Sketch by Tove Nyholm
Tove Nyholm: Exhibition at MOMU (Moesgaard Museum)
An exhibition will be developed during the project period drawing upon the anthropological, philosophical and artistic projects. This exhibit will span between the specific lives of elders and the universality of aging - the human condition of being old. In close collaboration with the project researchers, it will build on a range of items, pictures, audiovisual and textual information - collected during fieldwork and philosophical explorations - that will be set into action in the exhibit.
Upon entering, the visitor will find herself enclosed in a work of art: Full sized figural drawings by Maria Speyer will fill the walls and ask: How does our common field of experience come into play when it comes to the aging body?From here you move into the basic structure of the exhibition, which is a set up with local portraits, where we integrate the themes of the project. Entering one such individual space, you will find a pathway of steppingstones leading to a person at the far end. On our way - whenever you step on one of these 'stones' - a panel (with textural information/pictures/or enclosed items) lights up on the walls at your right or left side. Left side is the personal history or life span, right side is societal history of the region in question. In this way, we will literally walk the time lived of this person in a specific place.
Upon reaching the end of the path, we find a flower-like pattern on the floor: two circles one in the other and again encircled by bows. The smaller circle is the "body", the bigger is the home of this person. The bows are the activities of care and relationships. An arrangement of items in a ritual-like way is placed in the circles.

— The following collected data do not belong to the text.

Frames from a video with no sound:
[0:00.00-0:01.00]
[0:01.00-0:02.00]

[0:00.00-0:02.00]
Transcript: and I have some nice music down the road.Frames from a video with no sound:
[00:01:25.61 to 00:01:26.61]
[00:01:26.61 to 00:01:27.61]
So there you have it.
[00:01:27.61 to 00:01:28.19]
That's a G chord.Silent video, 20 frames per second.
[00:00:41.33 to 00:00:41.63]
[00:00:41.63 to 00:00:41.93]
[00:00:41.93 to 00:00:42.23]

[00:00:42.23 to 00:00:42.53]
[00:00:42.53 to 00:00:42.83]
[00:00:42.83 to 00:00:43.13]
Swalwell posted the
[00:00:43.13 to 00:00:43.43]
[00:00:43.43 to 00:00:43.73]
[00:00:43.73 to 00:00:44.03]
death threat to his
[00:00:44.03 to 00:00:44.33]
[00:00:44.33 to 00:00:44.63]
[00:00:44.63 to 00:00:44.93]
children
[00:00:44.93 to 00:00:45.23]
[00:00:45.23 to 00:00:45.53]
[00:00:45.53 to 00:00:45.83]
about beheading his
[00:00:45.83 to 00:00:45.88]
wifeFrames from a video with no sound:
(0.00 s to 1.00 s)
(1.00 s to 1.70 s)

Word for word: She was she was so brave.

Images or figurations of a person will be at the center.
Finally, the philosophers will take us up to the next level of the room, where a gallery all the way round gives access to read quotes, sentences by philosophers, as well as lay people from the ethnographic studies, set up on the walls in varied size, colour and materiality. The gallery will also give the visitor the overall view of the five different and yet universal pathways to old age.